Output all entries exactly as they appear and skip the pictures.

Excerpts from a dataset:
______
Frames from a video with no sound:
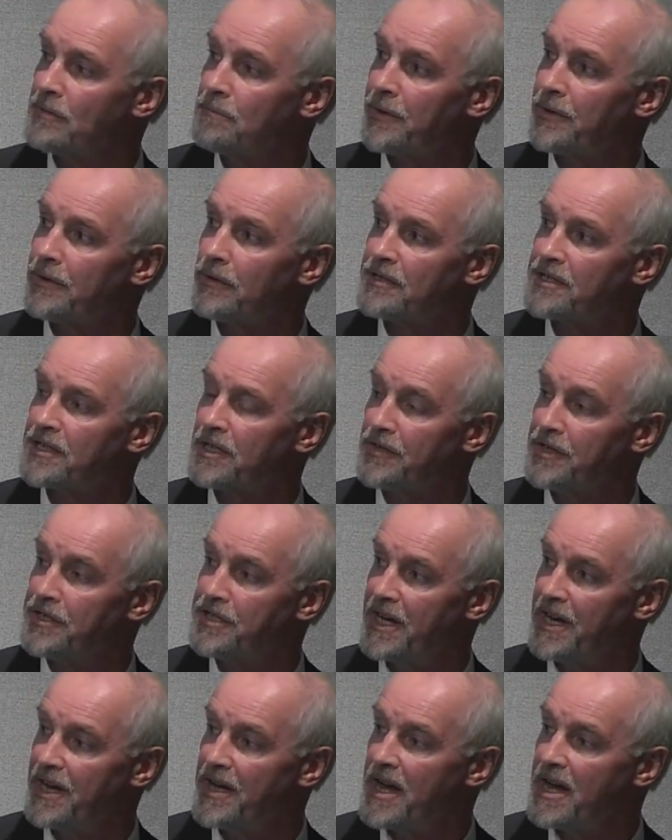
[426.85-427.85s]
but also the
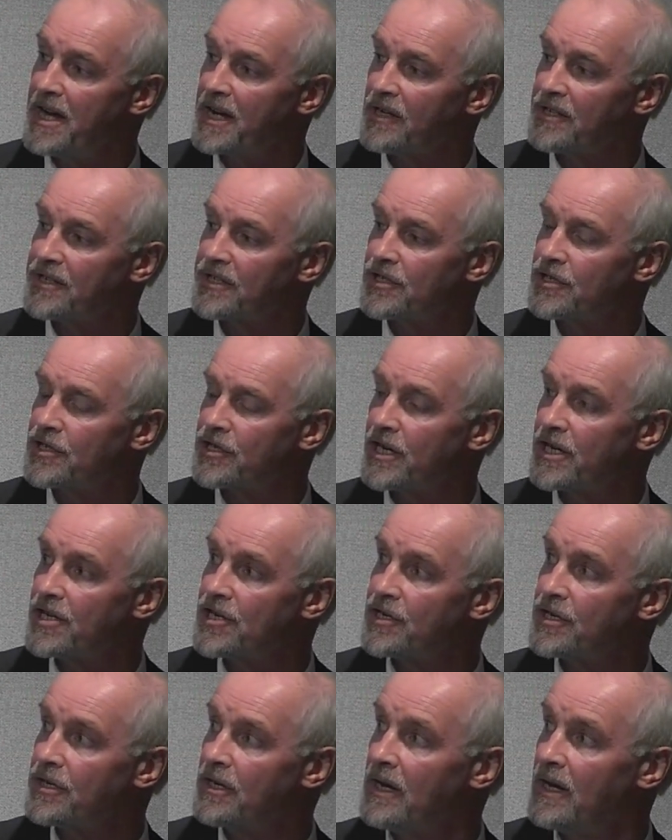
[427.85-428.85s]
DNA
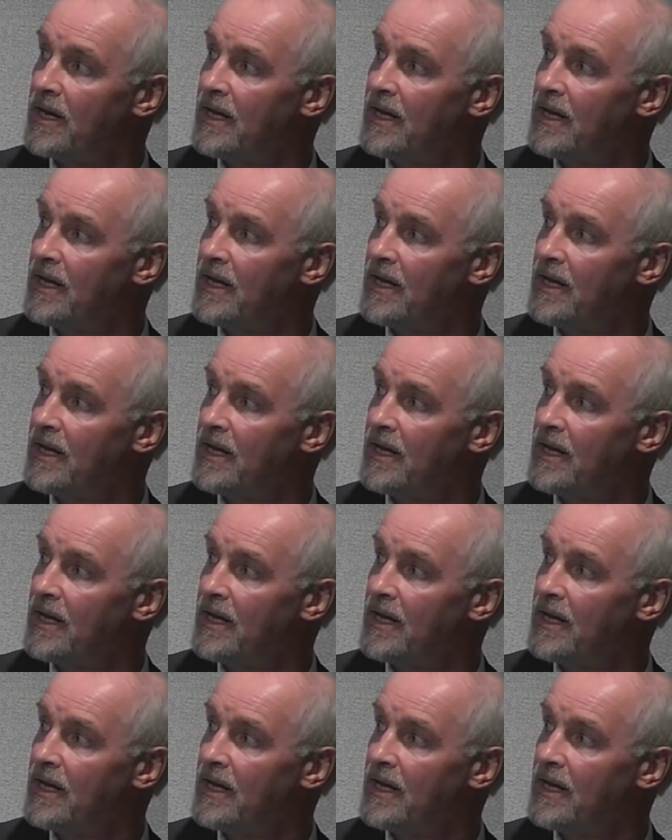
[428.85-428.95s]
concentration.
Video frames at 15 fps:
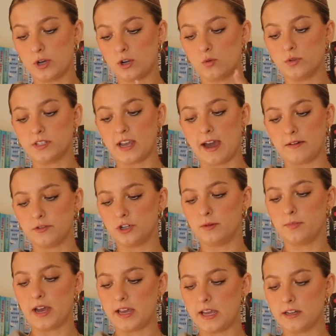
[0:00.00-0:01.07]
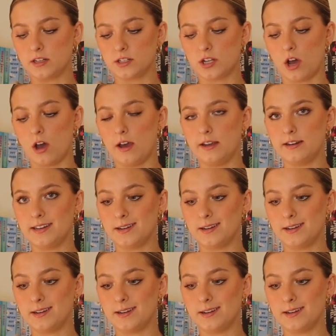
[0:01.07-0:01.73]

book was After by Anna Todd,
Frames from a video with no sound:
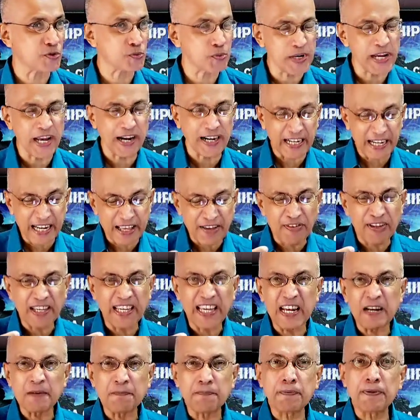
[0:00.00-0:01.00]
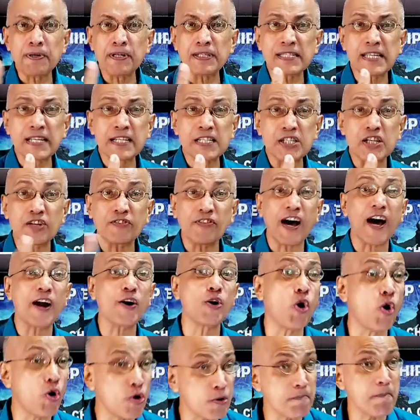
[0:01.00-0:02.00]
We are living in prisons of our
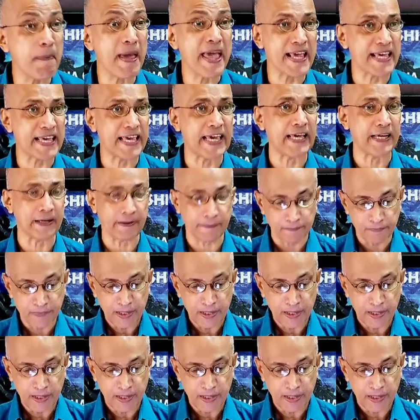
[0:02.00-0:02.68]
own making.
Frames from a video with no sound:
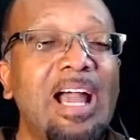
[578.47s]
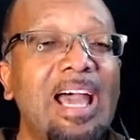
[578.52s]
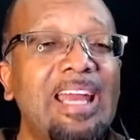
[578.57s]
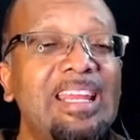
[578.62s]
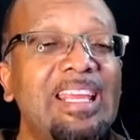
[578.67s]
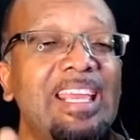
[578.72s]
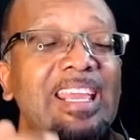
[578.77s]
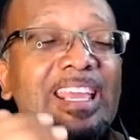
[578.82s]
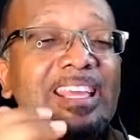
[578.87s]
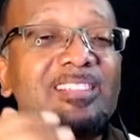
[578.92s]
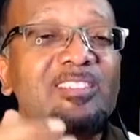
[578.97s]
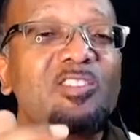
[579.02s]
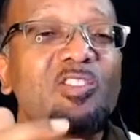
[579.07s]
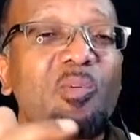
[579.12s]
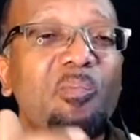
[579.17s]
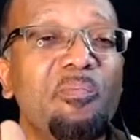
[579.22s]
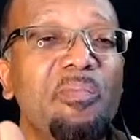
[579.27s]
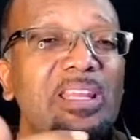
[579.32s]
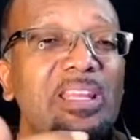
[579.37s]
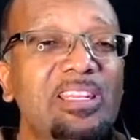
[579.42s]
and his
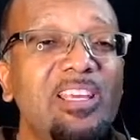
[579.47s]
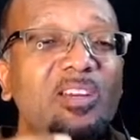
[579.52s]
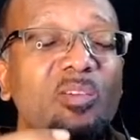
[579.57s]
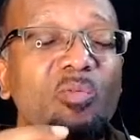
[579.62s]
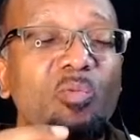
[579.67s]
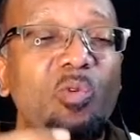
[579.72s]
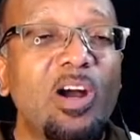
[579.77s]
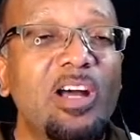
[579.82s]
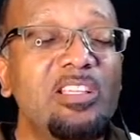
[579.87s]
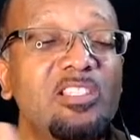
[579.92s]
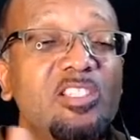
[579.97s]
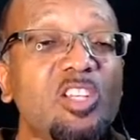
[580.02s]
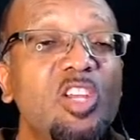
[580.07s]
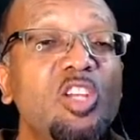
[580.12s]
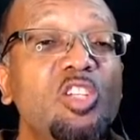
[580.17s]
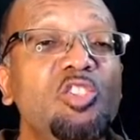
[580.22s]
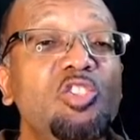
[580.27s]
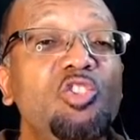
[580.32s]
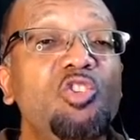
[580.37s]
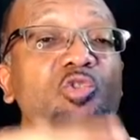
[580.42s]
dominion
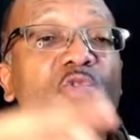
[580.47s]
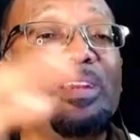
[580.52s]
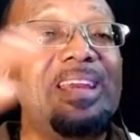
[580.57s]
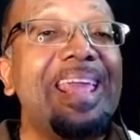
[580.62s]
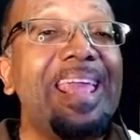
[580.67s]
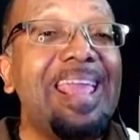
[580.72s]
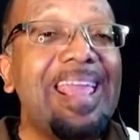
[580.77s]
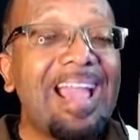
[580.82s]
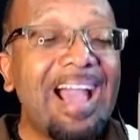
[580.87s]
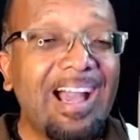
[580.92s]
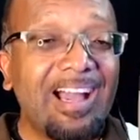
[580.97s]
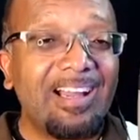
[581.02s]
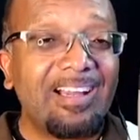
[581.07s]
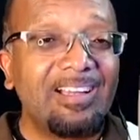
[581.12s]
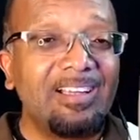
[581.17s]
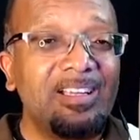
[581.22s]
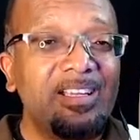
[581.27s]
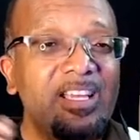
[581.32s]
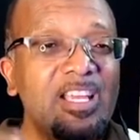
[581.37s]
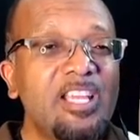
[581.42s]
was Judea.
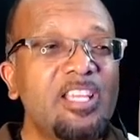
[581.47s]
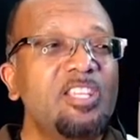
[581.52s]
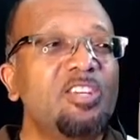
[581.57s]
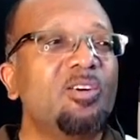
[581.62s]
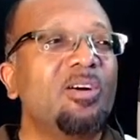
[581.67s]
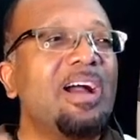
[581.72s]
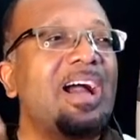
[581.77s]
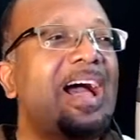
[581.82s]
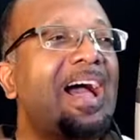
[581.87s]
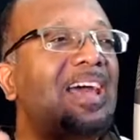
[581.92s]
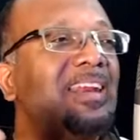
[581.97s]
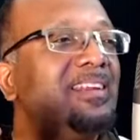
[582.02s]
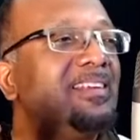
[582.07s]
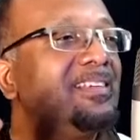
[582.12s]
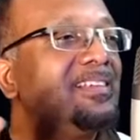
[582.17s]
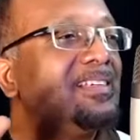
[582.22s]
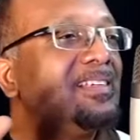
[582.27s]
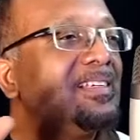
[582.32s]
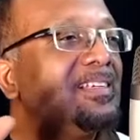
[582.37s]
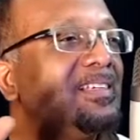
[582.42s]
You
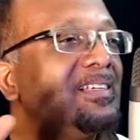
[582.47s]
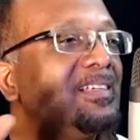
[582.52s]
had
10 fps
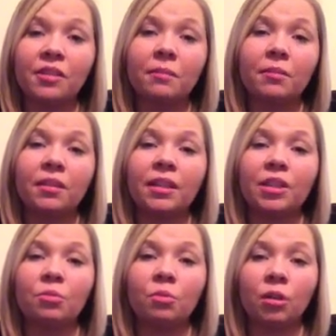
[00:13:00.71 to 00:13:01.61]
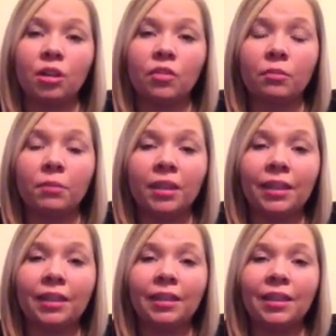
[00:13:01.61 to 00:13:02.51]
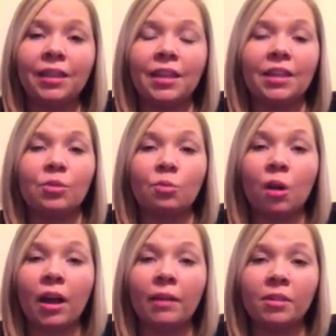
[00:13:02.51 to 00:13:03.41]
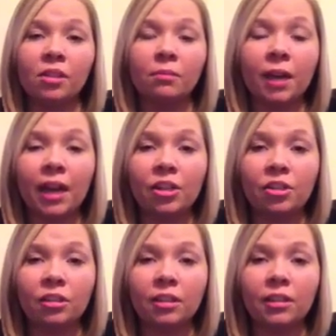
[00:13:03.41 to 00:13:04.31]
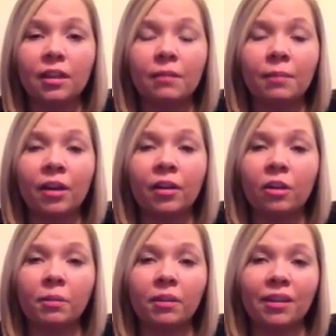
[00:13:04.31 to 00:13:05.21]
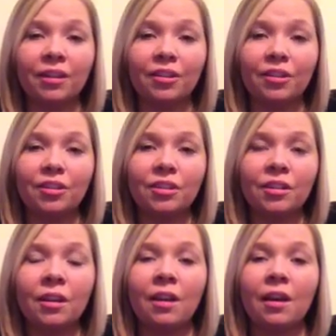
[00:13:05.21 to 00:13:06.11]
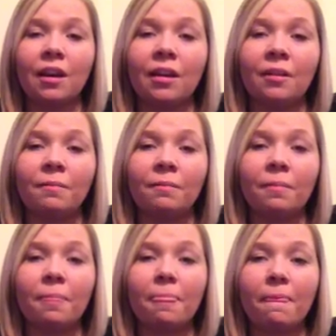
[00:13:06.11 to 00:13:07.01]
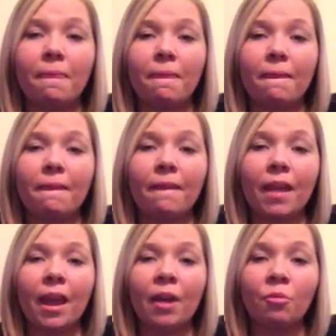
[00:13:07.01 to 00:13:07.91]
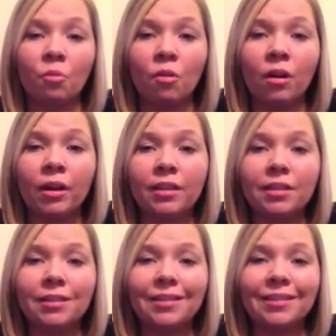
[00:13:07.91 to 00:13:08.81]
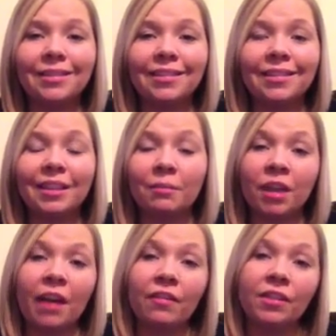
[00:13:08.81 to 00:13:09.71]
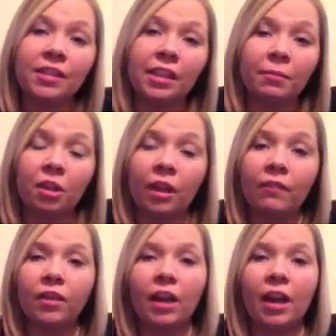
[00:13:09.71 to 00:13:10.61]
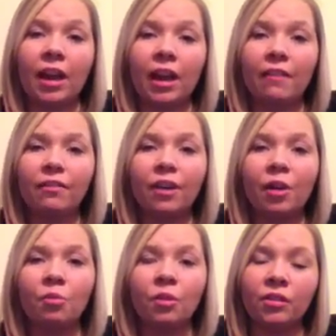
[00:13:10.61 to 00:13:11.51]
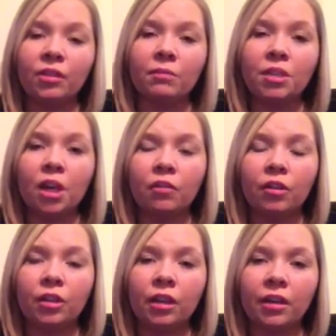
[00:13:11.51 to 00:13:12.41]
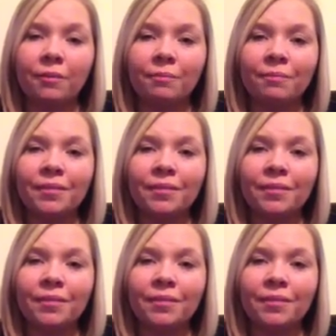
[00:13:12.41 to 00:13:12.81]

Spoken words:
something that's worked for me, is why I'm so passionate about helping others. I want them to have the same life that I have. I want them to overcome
______
> _Solution to the problem_
Frames from a video with no sound:
[426.85-427.85s]
but also the
[427.85-428.85s]
DNA
[428.85-428.95s]
concentration.
Video frames at 15 fps:
[0:00.00-0:01.07]
[0:01.07-0:01.73]

book was After by Anna Todd,
Frames from a video with no sound:
[0:00.00-0:01.00]
[0:01.00-0:02.00]
We are living in prisons of our
[0:02.00-0:02.68]
own making.
Frames from a video with no sound:
[578.47s]
[578.52s]
[578.57s]
[578.62s]
[578.67s]
[578.72s]
[578.77s]
[578.82s]
[578.87s]
[578.92s]
[578.97s]
[579.02s]
[579.07s]
[579.12s]
[579.17s]
[579.22s]
[579.27s]
[579.32s]
[579.37s]
[579.42s]
and his
[579.47s]
[579.52s]
[579.57s]
[579.62s]
[579.67s]
[579.72s]
[579.77s]
[579.82s]
[579.87s]
[579.92s]
[579.97s]
[580.02s]
[580.07s]
[580.12s]
[580.17s]
[580.22s]
[580.27s]
[580.32s]
[580.37s]
[580.42s]
dominion
[580.47s]
[580.52s]
[580.57s]
[580.62s]
[580.67s]
[580.72s]
[580.77s]
[580.82s]
[580.87s]
[580.92s]
[580.97s]
[581.02s]
[581.07s]
[581.12s]
[581.17s]
[581.22s]
[581.27s]
[581.32s]
[581.37s]
[581.42s]
was Judea.
[581.47s]
[581.52s]
[581.57s]
[581.62s]
[581.67s]
[581.72s]
[581.77s]
[581.82s]
[581.87s]
[581.92s]
[581.97s]
[582.02s]
[582.07s]
[582.12s]
[582.17s]
[582.22s]
[582.27s]
[582.32s]
[582.37s]
[582.42s]
You
[582.47s]
[582.52s]
had
10 fps
[00:13:00.71 to 00:13:01.61]
[00:13:01.61 to 00:13:02.51]
[00:13:02.51 to 00:13:03.41]
[00:13:03.41 to 00:13:04.31]
[00:13:04.31 to 00:13:05.21]
[00:13:05.21 to 00:13:06.11]
[00:13:06.11 to 00:13:07.01]
[00:13:07.01 to 00:13:07.91]
[00:13:07.91 to 00:13:08.81]
[00:13:08.81 to 00:13:09.71]
[00:13:09.71 to 00:13:10.61]
[00:13:10.61 to 00:13:11.51]
[00:13:11.51 to 00:13:12.41]
[00:13:12.41 to 00:13:12.81]

Spoken words:
something that's worked for me, is why I'm so passionate about helping others. I want them to have the same life that I have. I want them to overcome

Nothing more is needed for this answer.